Understanding the Complexities of the Drug Trade in Rio's Favelas
Randy points us to this article in The Economist. The article does a great job explaining succinctly why A) there appears to be so much violence in Rio, and B) why it's in the favelas, and not a city-wide event:
"A further reason for Rio’s spectacular violence is that it has three large, competing drug factions, whereas in other big cities (including the largest, São Paulo) one gang is dominant. A recent study from Rio de Janeiro state’s government on the economics of the local drug business suggests that, because of this competition, far from living like characters in an MTV hip-hop video, Rio’s dealers are operating at “close to break-even”.
Using a conservative estimate for total annual drugs sales in the city, of R$316m ($182m), the study reckons that after buying the product from wholesalers, employing a sales force and investing in capital (guns, mainly), Rio’s dealers make combined annual profits of R$27m ($15m). The wage structure within the factions appears to be surprisingly flat, far more so than in the American gang analysed in 2000 by two academics, Steven Levitt and Sudhir Venkatesh. Rio’s dealers seem to be an exception to Brazil’s national picture of unequal income distribution."
It's a quick run-down, and does a good job distributing the blame.
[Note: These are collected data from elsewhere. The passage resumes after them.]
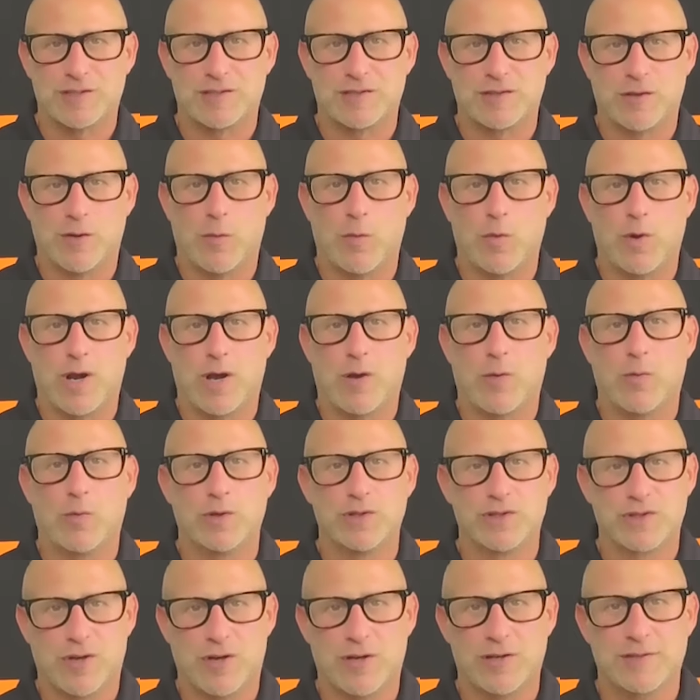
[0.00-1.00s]
So what
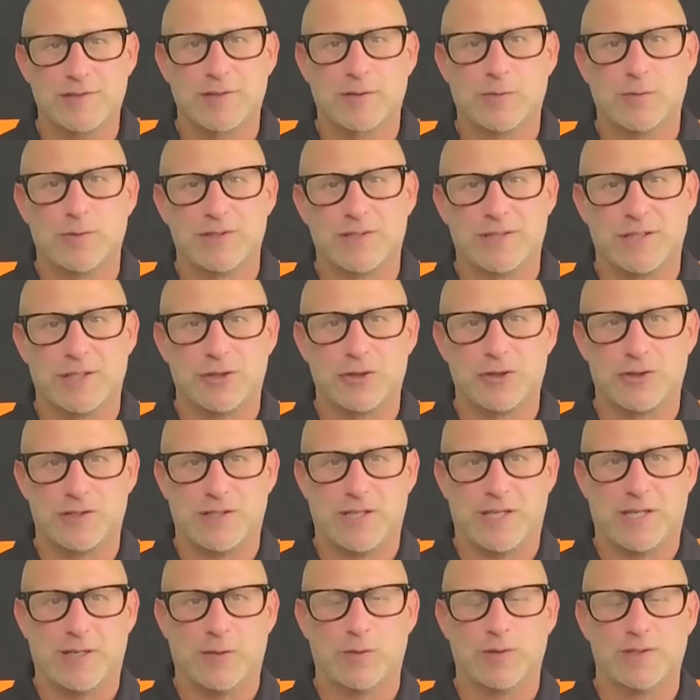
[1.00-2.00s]
was
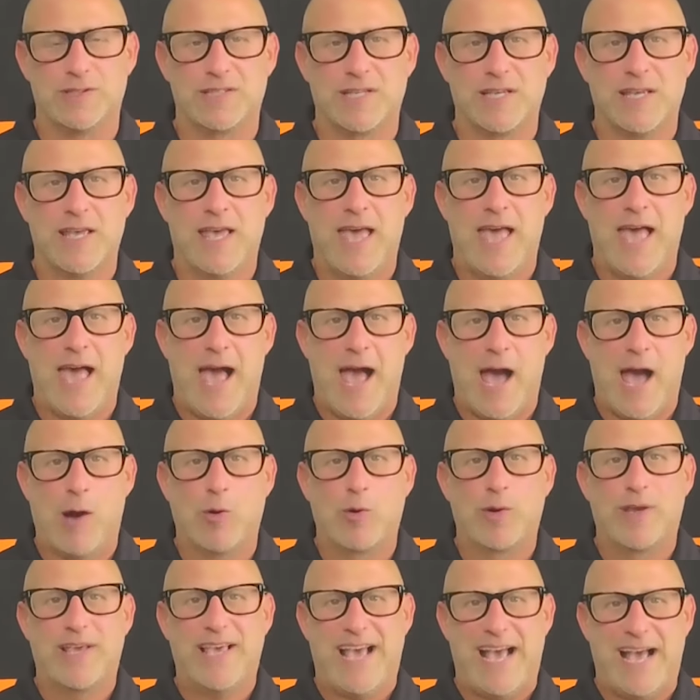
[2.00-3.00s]
interesting was how
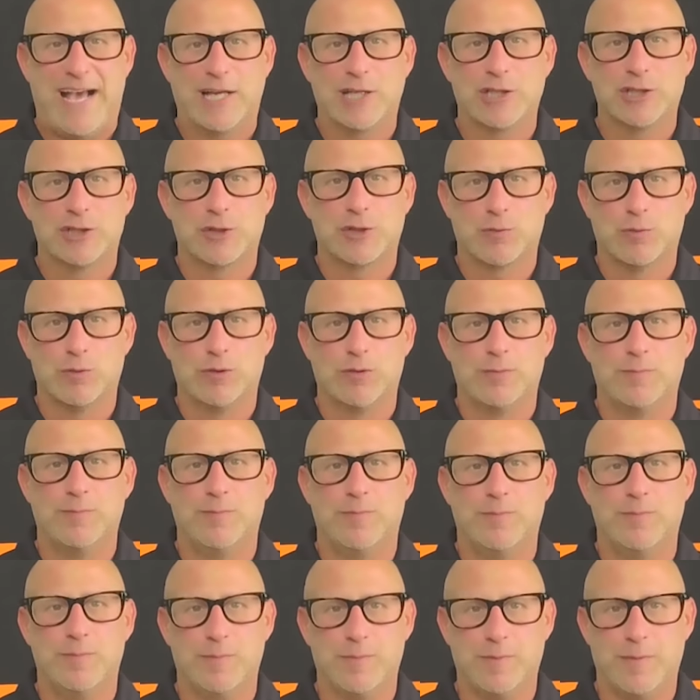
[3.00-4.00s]
casual
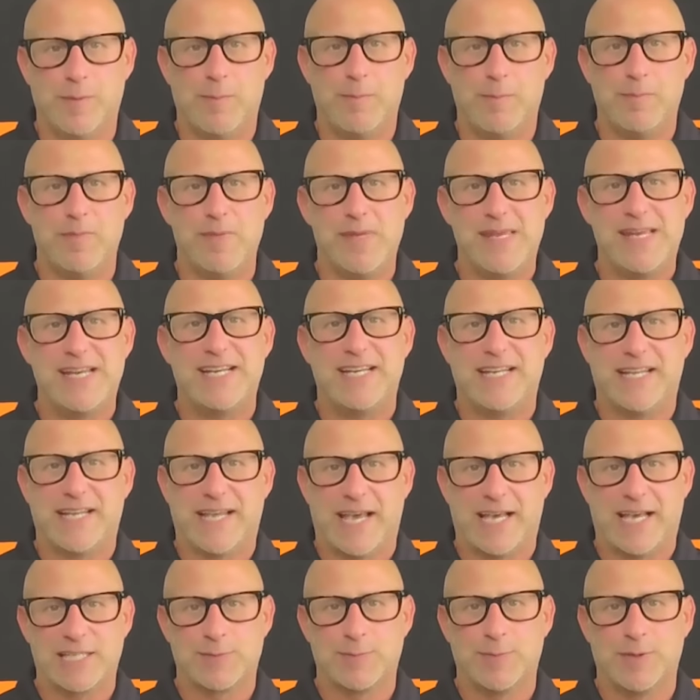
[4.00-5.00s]
the meeting
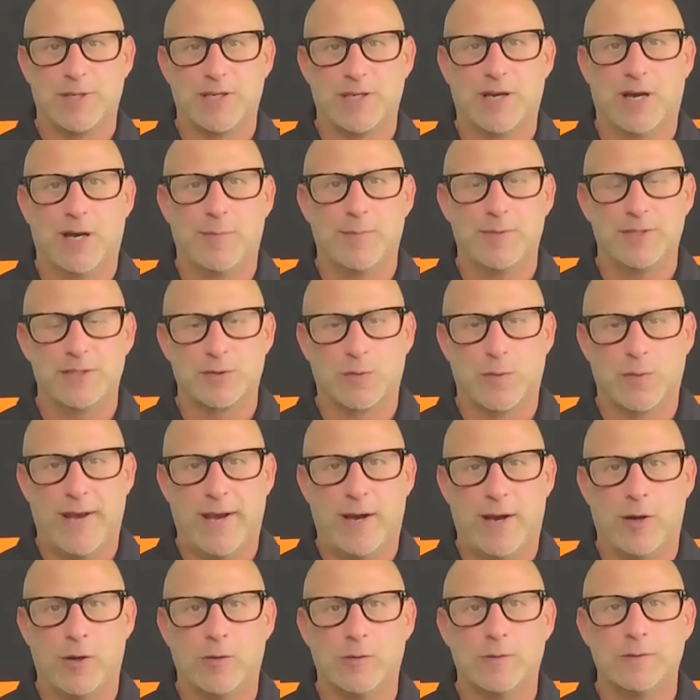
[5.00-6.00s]
has become as
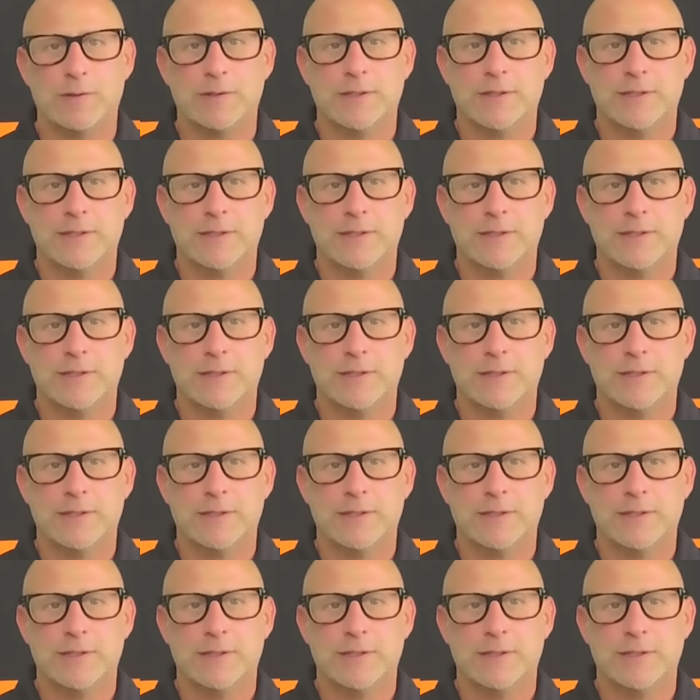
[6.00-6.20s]
well.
While many uninformed non-Brazilians, many racist/classist (no matter how much they deny it) Brazilians, and foreign media reports place the blame solely on the drug gangs (and the favelados more generally), the economist reminds us that there's a long legacy miscues (to put it euphemistically) from other groups as well, including governmental policy-making:
Past mistakes include making accommodations with drug-dealing factions in the hope of keeping them peaceful. Rio’s police force is also part of the problem. Some of the weapons used by drug dealers are sold to them by the police, and officers still execute too many people on the spot rather than bother with prosecuting suspects, making favela-dwellers regard them as no more a source of justice than the drugs gangs.
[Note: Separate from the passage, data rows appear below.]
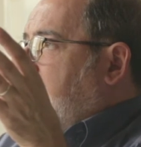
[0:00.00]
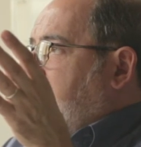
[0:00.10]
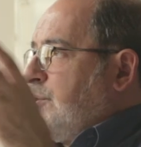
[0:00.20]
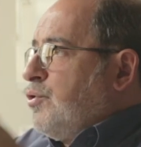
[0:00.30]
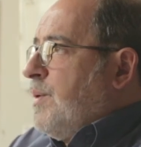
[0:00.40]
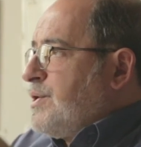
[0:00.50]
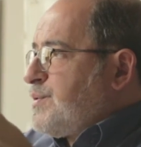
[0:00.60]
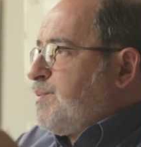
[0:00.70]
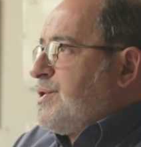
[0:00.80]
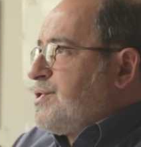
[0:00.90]
the human
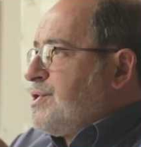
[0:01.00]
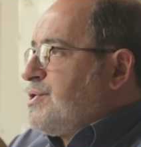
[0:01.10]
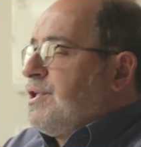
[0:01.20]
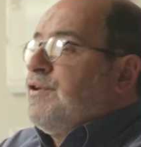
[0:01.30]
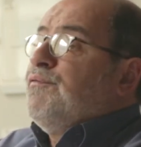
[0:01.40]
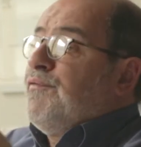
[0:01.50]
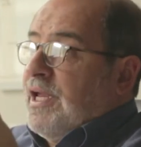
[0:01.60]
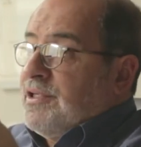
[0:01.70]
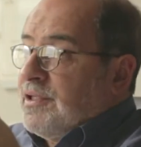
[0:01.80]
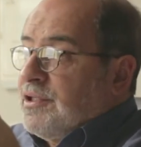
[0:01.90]
species
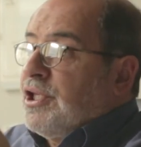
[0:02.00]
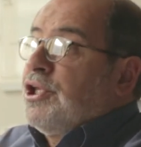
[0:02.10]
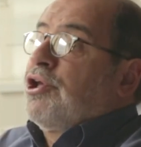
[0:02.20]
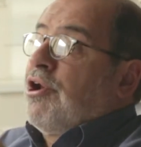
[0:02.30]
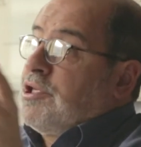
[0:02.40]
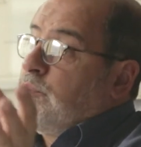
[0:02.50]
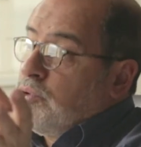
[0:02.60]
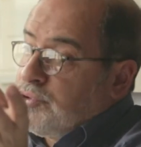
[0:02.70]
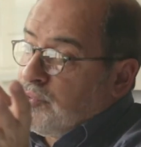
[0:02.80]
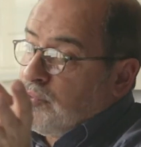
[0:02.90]
invented
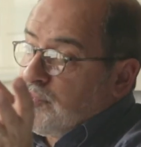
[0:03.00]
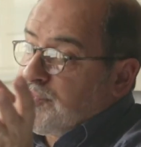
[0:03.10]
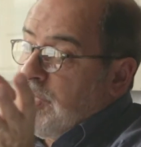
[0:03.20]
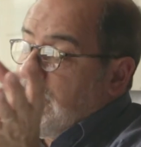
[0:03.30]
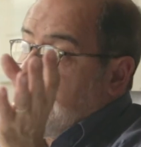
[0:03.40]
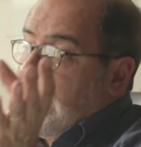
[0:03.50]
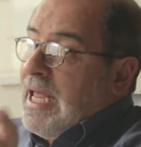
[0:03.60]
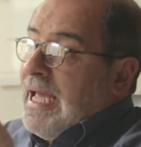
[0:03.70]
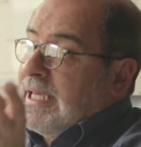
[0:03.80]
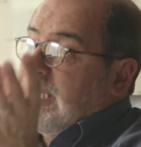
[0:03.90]
incredible tools
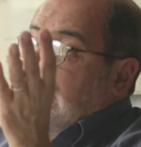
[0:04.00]
like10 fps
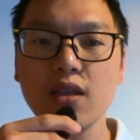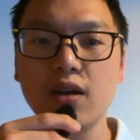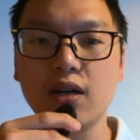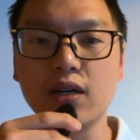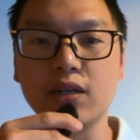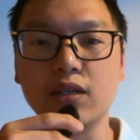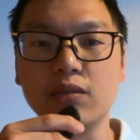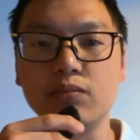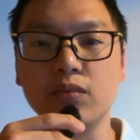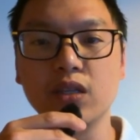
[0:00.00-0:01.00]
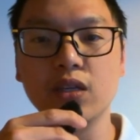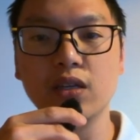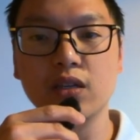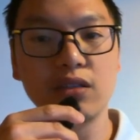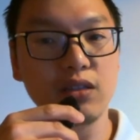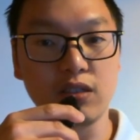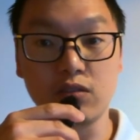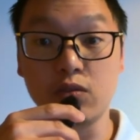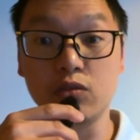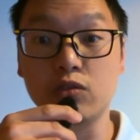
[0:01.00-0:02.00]
Um, it
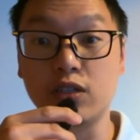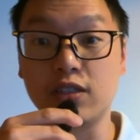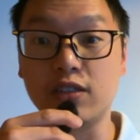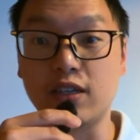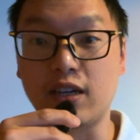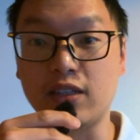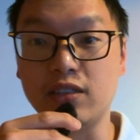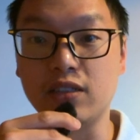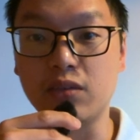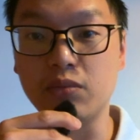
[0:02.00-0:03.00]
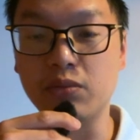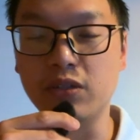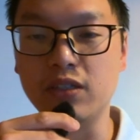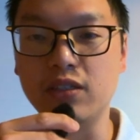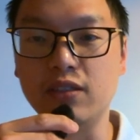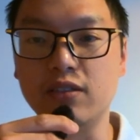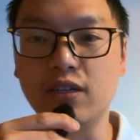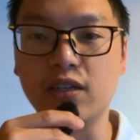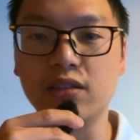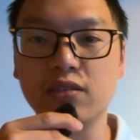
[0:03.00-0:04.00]
also has like other capabilities
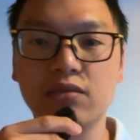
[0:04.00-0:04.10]
like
The article also mentions the existence of militias in the favelas and around them, though it doesn't mention that these militias are often composed of former and current members of the police. Nonetheless, the (brief) article is the first I've seen in the foreign press that really understands the complexities of the violence and drug economy in Brazil. These complexities are why last week's violence was not initially an attack on police forces in Rio (as many headlines and reports tacitly or explictly framed it), and are why the Olympics are not in any grave danger from these types of incidents. And if the media, both in Brazil and abroad, would take better care to understand and report on these complexities, then maybe bringing an end to the violence could be a more realistic possibility than it is when media reports simply frame the city as a place of extreme violence and treats all the urban poor and favelados as criminals. Maybe then, images like the one above will become more uncommon.